The UK’s approach to exports of cyber security
One of the big issues in the UK at the moment is the fact that the government is looking to double exports by 2020 to £1 trillion per year and sees ‘cyber security’ exports as key to this. It makes absolute sense that the government is keen to promote this given that the UK has a strong security and ICT manufacturing sector.
However it is unclear whether trade officials and politicians are able to appropriately differentiate within this strategy between technology that can only be used legitimately to protects networks and those that can also be used for nefarious purposes. What makes this worrying is the fact that authoritarian countries in the Gulf are described as priority markets for such products.
Furthermore, intelligence gathering tools that are used for surveillance also appear to be being promoted by the UK. Hidden Technologies for example, a UK company that specializes in covert tracking and location equipment, has seen an increase in sales of 693% over the last three years thanks to intervention by the UK’s trade promotion arm.
End-use controls in the UK allow authorities to make any item subject to license if it is to be used for a WMD programme or if an item is to be used for military purposes in a destination subject to an arms embargo. Clearly this is an area that needs to be explored by authorities seeking to control exports of ICTs. Having an item on a control list may be useful, but given the speed at which technology can develop it is important that an avenue exists for officials to catch items not listed but that are destined to be used for particular purposes or by particular end-users.
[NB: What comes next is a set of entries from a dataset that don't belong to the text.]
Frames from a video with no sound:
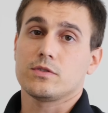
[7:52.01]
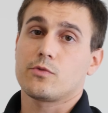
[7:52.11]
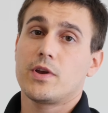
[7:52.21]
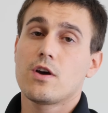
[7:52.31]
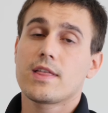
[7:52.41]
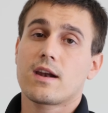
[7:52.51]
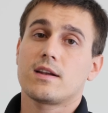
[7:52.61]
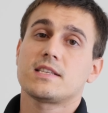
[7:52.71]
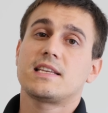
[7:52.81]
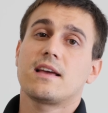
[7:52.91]
And we know that on a
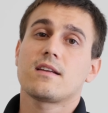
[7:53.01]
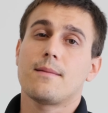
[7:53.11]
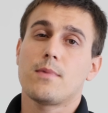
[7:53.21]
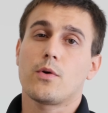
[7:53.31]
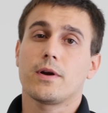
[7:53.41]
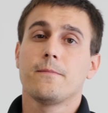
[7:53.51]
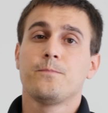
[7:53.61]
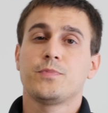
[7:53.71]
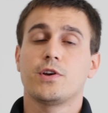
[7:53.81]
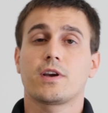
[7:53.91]
stand-on mower,
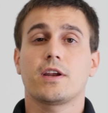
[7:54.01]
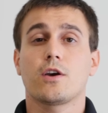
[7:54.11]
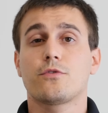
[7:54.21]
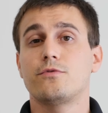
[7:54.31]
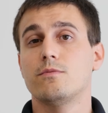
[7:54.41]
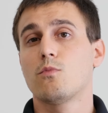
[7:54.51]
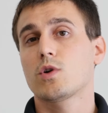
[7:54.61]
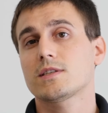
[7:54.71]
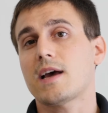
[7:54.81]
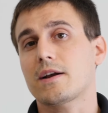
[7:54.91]
you're going to go through more
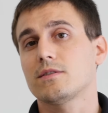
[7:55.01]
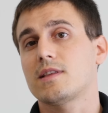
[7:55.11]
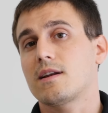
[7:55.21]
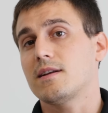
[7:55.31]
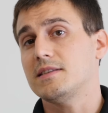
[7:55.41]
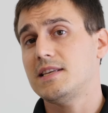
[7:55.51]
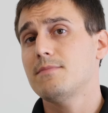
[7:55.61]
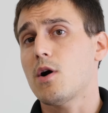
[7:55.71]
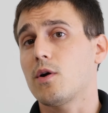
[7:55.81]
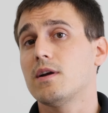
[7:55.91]
cycles than on a Z
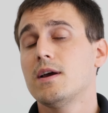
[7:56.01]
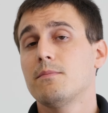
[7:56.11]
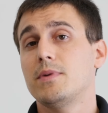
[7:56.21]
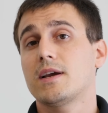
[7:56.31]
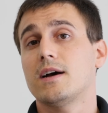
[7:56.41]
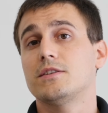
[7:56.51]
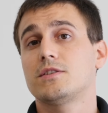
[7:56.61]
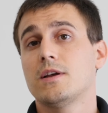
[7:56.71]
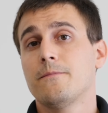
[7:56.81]
mower because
Our final point was related to sanctions that have been used to prohibit the export of surveillance systems. Sanctions and embargoes contained within them are particularly useful given the relative speed at which they are implemented and the wide level of countries subject to their obligations. Our intervention focused on EU restrictive measures on Syria and Iran that prohibit a wide range of surveillance equipment. While this is to be welcomed, sanctions are highly ad-hoc and politicized instruments – they cannot be used as a permanent solution to the problem. Nevertheless, given that the EU recognizes that surveillance systems can be used for internal repression in these two cases, it is logical that regulation should be expanded to control such items across other sanctions regimes and more generally.
Getting surveillance on the radar
It's clear that the committees played a huge role in ensuring that the UK Government pursued action on surveillance systems, making it directly responsible for ensuring that malware such as FinFisher is now controlled under Wassenaar.
The work of the committees is not restricted to written evidence-gathering however; they also publish their findings each year and collect oral evidence from stakeholders and government officials. The oral evidence collected over the past month has been particularly interesting and relevant to the regulation of surveillance systems – a post on that is coming soon.